* _EXCERPTED RECORDS_
□ □ □ □ □

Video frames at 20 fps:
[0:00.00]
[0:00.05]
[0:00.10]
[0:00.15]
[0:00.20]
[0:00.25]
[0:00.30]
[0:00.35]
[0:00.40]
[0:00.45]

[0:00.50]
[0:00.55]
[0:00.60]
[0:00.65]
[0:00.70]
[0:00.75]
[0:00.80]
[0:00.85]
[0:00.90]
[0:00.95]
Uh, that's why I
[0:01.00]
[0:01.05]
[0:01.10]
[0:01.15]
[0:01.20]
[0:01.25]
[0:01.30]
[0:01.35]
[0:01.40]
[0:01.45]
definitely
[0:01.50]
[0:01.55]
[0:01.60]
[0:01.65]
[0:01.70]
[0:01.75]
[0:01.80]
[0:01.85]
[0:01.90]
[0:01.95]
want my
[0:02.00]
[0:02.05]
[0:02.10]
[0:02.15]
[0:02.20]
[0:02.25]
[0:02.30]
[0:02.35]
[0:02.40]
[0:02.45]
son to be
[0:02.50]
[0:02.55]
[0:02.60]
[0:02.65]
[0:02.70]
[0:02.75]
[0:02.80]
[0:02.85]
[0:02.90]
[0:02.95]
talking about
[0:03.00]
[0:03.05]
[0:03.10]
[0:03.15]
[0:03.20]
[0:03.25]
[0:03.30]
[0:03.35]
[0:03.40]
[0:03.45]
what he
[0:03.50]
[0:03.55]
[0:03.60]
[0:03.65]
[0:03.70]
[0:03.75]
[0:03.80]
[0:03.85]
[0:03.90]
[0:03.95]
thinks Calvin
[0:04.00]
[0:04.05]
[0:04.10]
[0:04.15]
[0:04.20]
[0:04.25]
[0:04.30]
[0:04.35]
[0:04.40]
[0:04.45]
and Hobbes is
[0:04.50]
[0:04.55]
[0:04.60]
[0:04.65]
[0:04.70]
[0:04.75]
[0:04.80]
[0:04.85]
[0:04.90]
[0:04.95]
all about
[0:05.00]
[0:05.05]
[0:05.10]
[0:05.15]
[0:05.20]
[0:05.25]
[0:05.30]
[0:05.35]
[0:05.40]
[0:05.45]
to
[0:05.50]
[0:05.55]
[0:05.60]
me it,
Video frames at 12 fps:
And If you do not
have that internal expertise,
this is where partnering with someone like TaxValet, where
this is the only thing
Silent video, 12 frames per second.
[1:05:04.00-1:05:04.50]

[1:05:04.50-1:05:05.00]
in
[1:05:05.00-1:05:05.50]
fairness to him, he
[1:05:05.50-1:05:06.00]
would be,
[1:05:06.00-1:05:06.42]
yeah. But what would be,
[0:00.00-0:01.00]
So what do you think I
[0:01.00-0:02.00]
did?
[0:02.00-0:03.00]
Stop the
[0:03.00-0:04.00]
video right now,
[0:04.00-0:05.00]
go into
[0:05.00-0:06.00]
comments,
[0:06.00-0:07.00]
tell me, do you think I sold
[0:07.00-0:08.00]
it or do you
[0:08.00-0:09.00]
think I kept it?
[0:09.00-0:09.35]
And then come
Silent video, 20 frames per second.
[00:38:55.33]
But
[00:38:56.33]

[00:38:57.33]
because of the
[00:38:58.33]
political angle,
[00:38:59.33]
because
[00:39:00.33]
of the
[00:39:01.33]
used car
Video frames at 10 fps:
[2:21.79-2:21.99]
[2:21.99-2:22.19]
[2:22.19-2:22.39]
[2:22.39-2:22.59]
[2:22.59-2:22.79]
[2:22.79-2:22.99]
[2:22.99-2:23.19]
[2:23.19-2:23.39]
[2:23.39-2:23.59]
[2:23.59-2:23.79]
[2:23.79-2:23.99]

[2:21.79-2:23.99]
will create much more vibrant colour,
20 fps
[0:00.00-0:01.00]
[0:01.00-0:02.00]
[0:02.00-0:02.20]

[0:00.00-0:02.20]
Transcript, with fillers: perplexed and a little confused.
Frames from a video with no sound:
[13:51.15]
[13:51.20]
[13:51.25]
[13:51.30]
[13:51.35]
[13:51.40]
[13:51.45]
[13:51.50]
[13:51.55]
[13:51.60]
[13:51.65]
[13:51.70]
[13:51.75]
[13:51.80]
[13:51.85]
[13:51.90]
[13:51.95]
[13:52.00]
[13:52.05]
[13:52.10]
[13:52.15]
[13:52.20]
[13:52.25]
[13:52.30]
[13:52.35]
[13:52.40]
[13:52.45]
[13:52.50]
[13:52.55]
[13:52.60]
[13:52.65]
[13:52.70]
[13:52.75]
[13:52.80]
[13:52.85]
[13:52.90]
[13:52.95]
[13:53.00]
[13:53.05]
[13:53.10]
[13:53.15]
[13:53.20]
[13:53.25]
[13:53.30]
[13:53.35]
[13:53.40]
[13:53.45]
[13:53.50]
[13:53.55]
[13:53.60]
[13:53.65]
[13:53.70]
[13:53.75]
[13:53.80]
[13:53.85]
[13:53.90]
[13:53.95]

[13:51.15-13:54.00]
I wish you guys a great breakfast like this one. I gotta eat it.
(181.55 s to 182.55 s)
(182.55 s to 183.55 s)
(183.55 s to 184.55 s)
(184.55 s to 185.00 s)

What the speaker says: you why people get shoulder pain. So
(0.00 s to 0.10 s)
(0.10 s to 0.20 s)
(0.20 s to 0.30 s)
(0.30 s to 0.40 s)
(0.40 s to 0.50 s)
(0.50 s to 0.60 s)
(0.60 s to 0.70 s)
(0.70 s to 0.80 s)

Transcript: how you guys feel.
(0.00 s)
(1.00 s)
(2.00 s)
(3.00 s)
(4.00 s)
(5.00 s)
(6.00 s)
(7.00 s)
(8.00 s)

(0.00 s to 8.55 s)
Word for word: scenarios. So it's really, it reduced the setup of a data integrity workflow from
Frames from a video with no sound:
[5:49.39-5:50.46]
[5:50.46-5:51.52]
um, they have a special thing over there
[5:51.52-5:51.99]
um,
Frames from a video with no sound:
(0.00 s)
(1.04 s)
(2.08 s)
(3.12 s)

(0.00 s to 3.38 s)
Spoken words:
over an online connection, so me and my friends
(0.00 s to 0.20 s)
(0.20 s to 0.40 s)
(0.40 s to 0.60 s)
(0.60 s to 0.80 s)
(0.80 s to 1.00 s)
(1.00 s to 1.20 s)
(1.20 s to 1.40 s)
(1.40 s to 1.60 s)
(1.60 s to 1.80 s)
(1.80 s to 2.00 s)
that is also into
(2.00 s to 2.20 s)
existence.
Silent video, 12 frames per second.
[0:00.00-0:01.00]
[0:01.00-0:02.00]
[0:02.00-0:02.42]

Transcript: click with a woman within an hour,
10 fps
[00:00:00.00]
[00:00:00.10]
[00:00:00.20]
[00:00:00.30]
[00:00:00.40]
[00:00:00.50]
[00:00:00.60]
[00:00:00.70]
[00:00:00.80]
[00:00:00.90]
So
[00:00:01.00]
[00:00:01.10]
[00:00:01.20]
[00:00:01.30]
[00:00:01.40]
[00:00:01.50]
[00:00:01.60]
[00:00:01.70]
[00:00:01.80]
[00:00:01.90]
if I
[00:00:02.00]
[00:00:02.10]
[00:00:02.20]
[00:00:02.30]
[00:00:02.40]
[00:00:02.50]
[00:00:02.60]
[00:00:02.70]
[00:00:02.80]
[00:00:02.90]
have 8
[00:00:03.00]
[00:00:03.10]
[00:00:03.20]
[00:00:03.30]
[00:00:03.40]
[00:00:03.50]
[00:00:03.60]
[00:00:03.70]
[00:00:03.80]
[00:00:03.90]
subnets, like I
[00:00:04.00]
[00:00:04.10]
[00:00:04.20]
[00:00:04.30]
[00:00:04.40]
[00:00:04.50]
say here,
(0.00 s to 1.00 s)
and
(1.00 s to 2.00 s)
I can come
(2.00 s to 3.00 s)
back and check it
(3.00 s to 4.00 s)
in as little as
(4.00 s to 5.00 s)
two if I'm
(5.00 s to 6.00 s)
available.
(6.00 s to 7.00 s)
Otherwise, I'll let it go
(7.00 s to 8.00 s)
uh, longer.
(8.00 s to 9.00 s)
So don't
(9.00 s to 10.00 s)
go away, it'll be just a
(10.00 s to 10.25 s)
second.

□ □ □ □ □

When the line with "[00:00:01.10]" is reached in the data above, begin copying, and stop after the line with "[00:00:04.10]"; copy each line exactly, both ends included.

[00:00:01.10]
[00:00:01.20]
[00:00:01.30]
[00:00:01.40]
[00:00:01.50]
[00:00:01.60]
[00:00:01.70]
[00:00:01.80]
[00:00:01.90]
if I
[00:00:02.00]
[00:00:02.10]
[00:00:02.20]
[00:00:02.30]
[00:00:02.40]
[00:00:02.50]
[00:00:02.60]
[00:00:02.70]
[00:00:02.80]
[00:00:02.90]
have 8
[00:00:03.00]
[00:00:03.10]
[00:00:03.20]
[00:00:03.30]
[00:00:03.40]
[00:00:03.50]
[00:00:03.60]
[00:00:03.70]
[00:00:03.80]
[00:00:03.90]
subnets, like I
[00:00:04.00]
[00:00:04.10]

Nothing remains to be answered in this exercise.